■ What you will do ■
Leaving out all pictures, transcribe exactly the lines between the line with "(2.00 s to 3.00 s)" and the last line of the records below, both included.

■ Input ■
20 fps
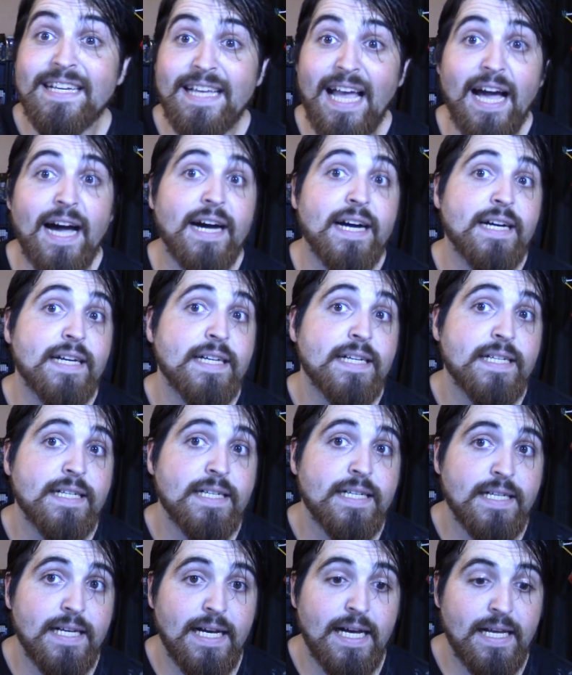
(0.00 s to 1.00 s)
Yeah.
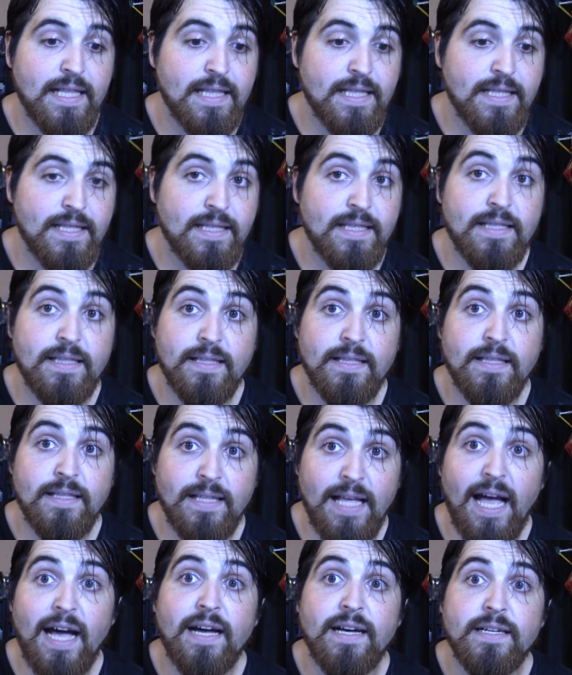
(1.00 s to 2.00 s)
Uh,
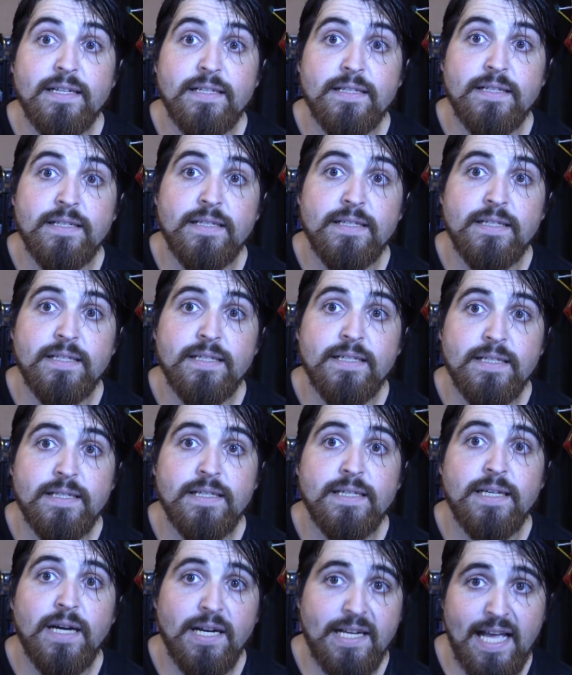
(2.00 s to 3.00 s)
yeah.
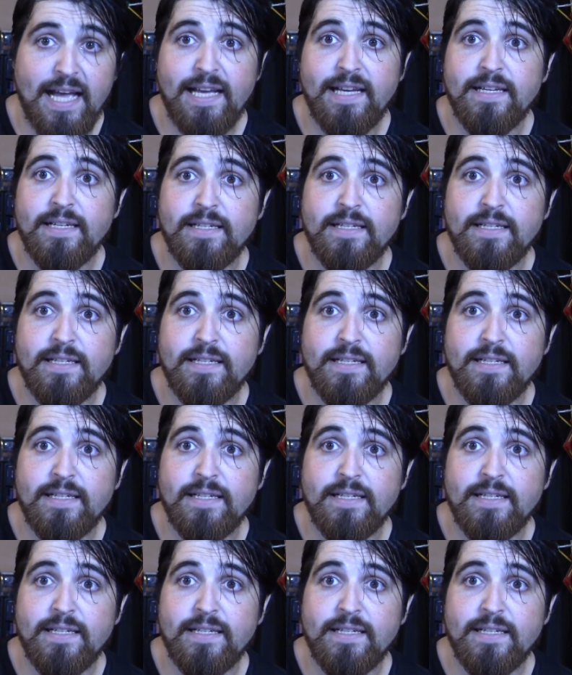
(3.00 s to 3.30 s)
Okay.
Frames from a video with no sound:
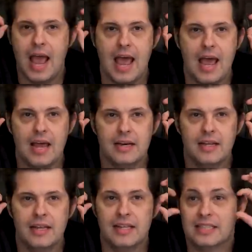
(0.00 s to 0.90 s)
and
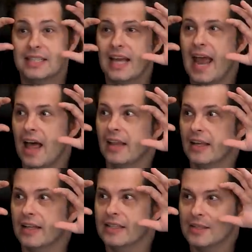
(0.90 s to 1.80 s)
he can see
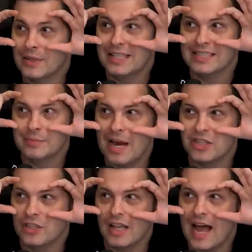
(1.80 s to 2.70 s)
aliens with these right.
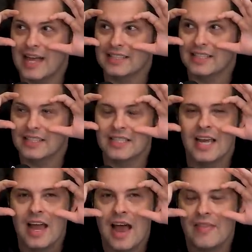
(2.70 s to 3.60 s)
special glasses.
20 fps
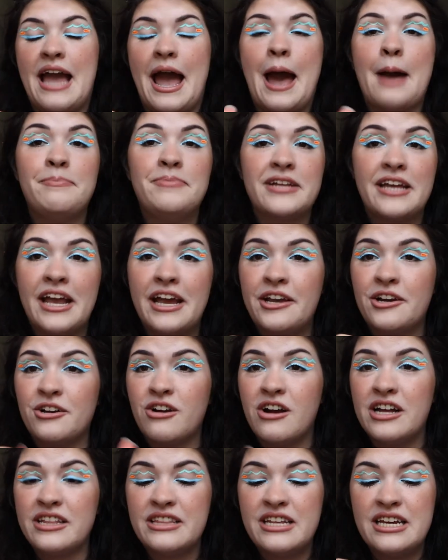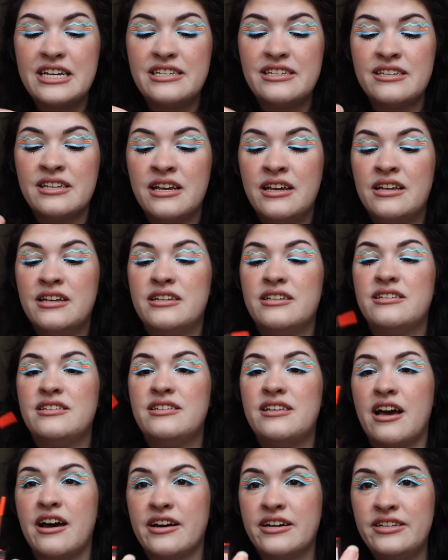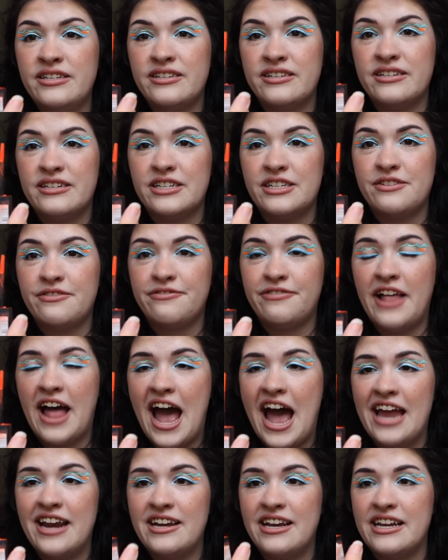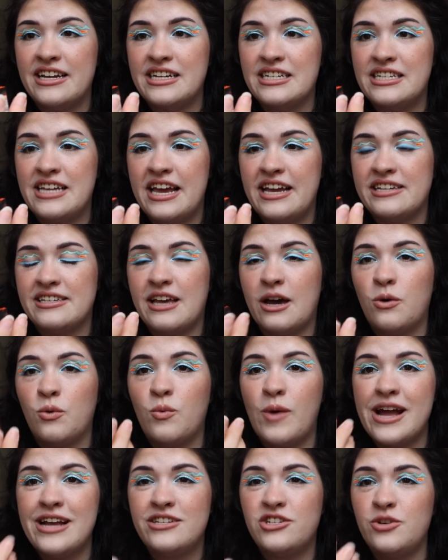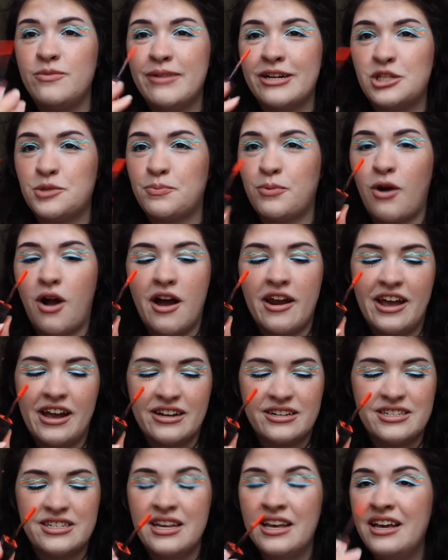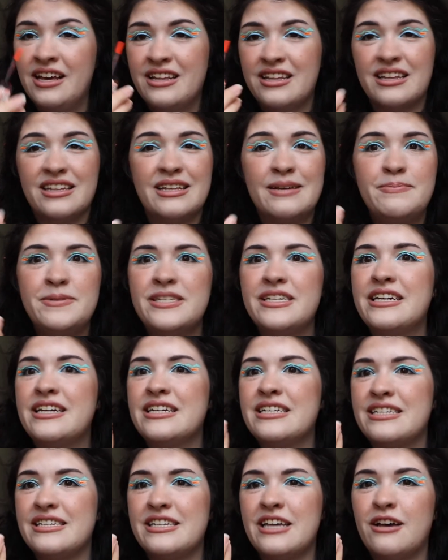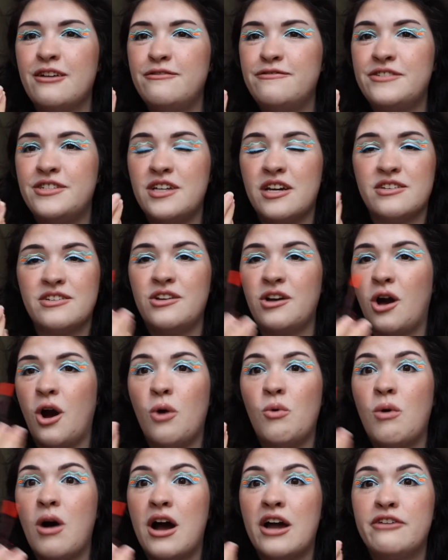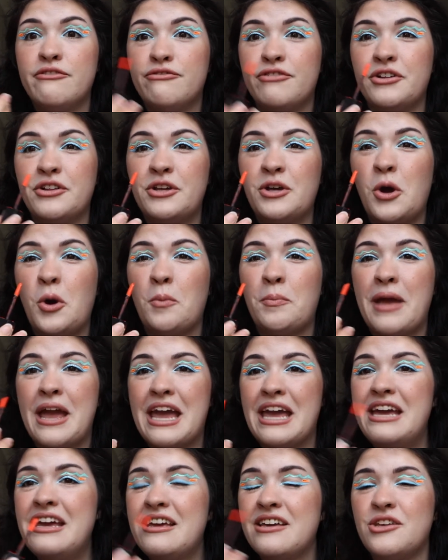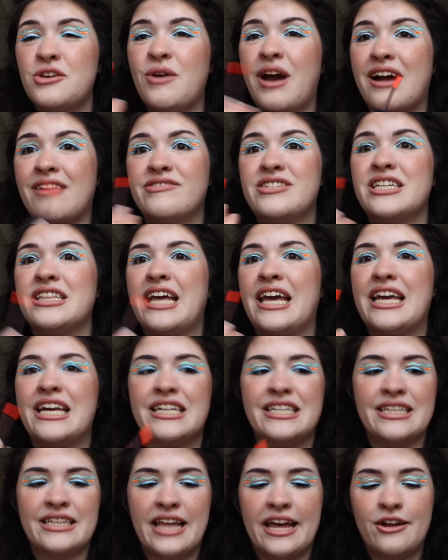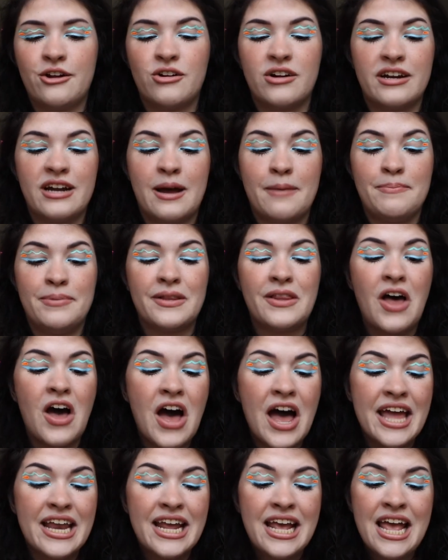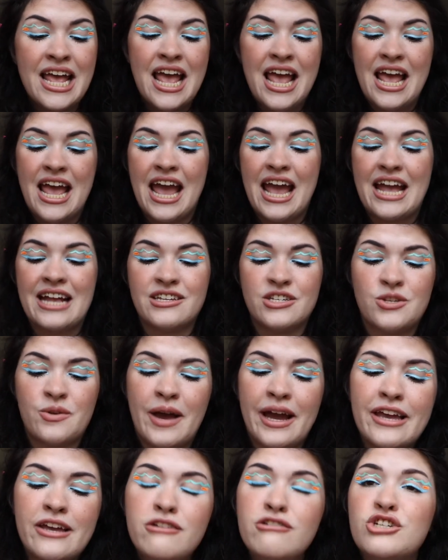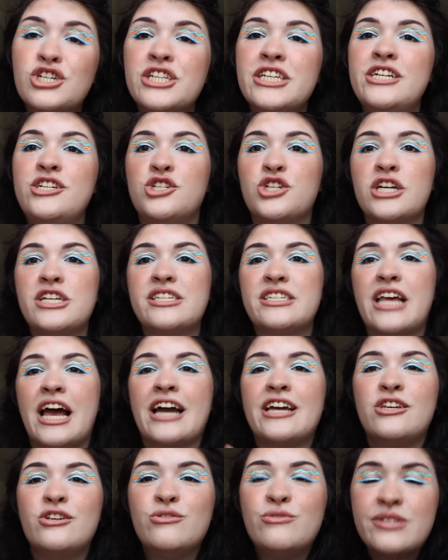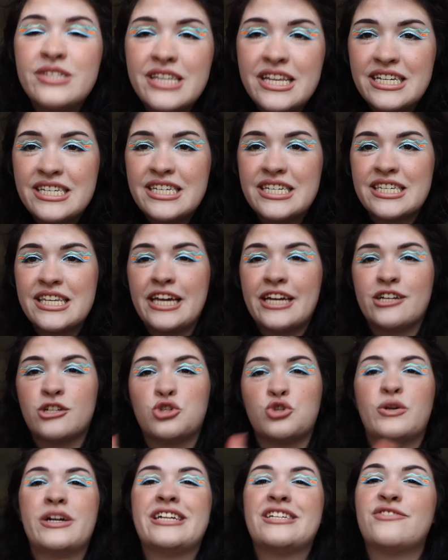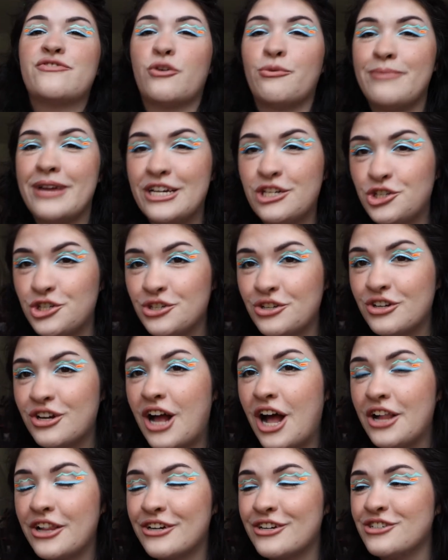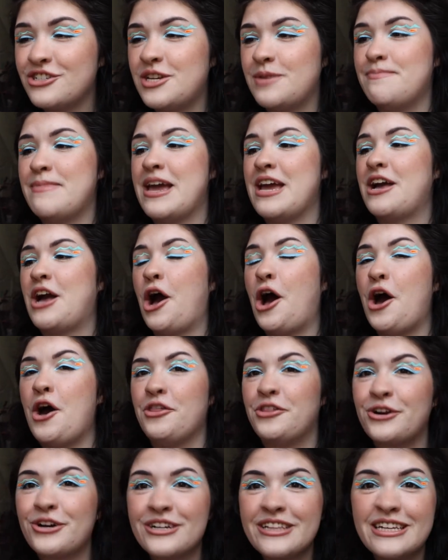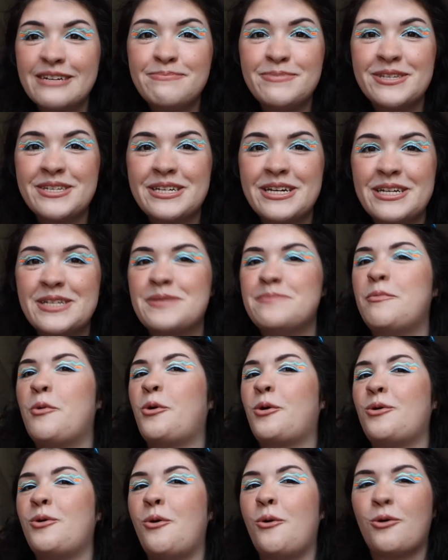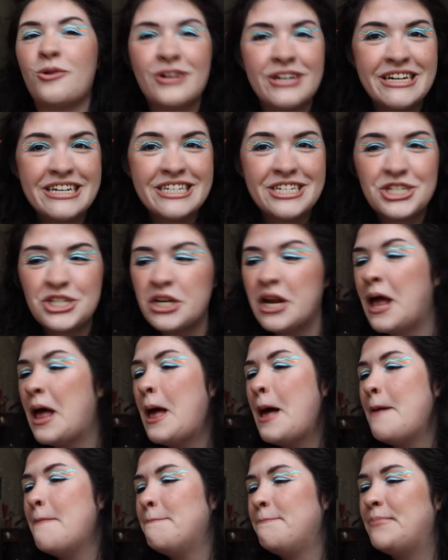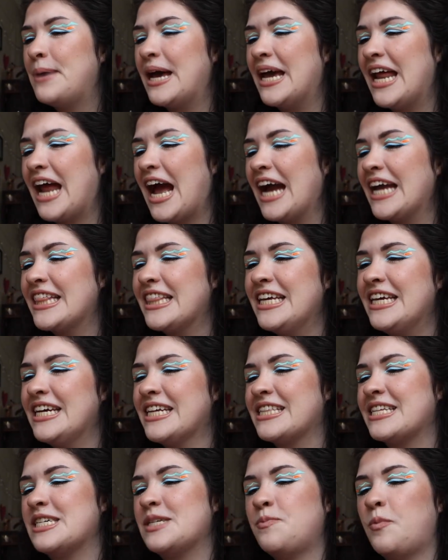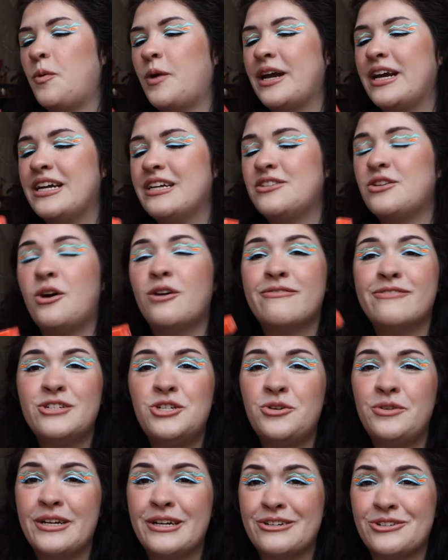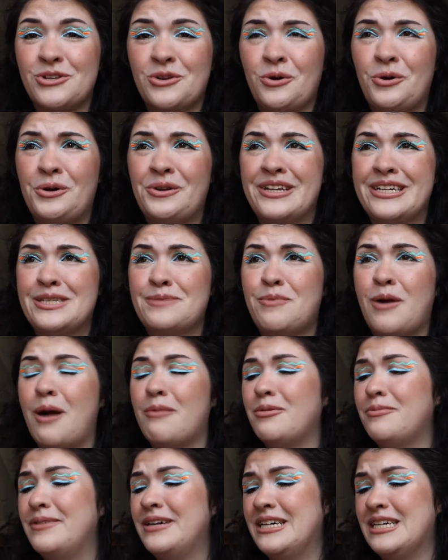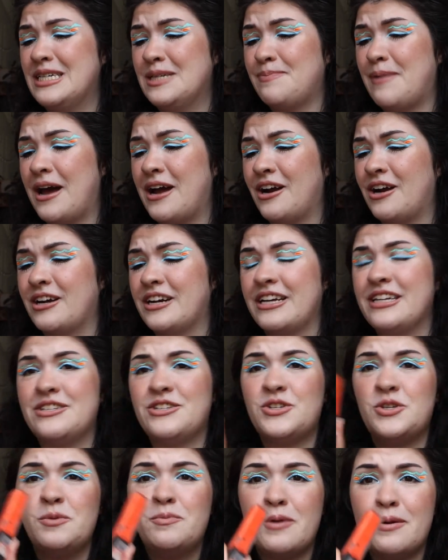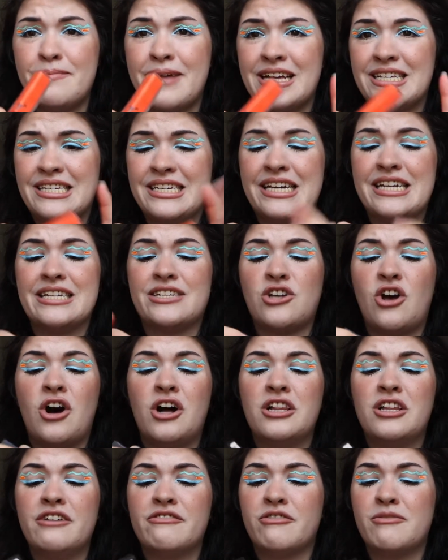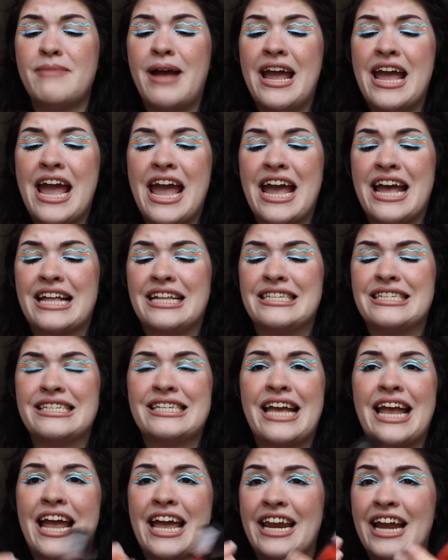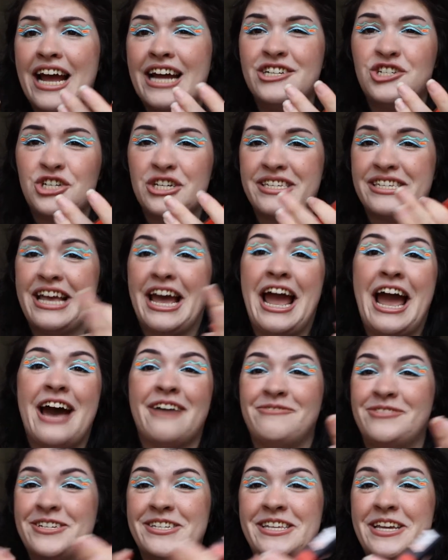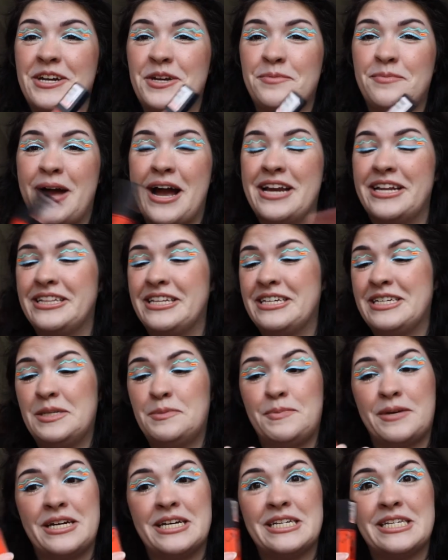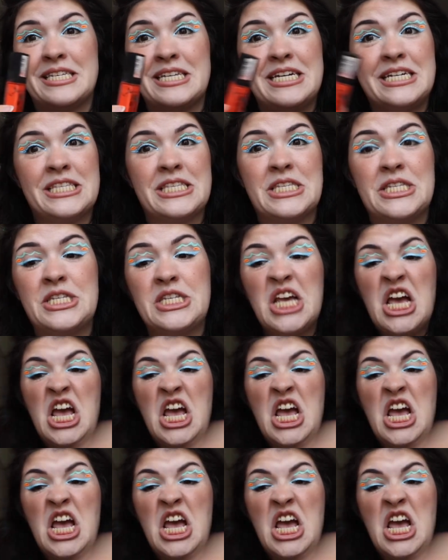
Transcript: applicator on this sucks. It's flat and it takes out way too much product. The lipstick itself doesn't go on fully opaque. You have to like layer it up a lot. And so I usually just, I use this as like a transformational color to make other lipsticks more orange. But I think at this point, it's over two years old, it's probably expired, it's super messy, it's all over my hands, and I just I have to say goodbye to this because it's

■ Answer for the task ■
(2.00 s to 3.00 s)
yeah.
(3.00 s to 3.30 s)
Okay.
Frames from a video with no sound:
(0.00 s to 0.90 s)
and
(0.90 s to 1.80 s)
he can see
(1.80 s to 2.70 s)
aliens with these right.
(2.70 s to 3.60 s)
special glasses.
20 fps
Transcript: applicator on this sucks. It's flat and it takes out way too much product. The lipstick itself doesn't go on fully opaque. You have to like layer it up a lot. And so I usually just, I use this as like a transformational color to make other lipsticks more orange. But I think at this point, it's over two years old, it's probably expired, it's super messy, it's all over my hands, and I just I have to say goodbye to this because it's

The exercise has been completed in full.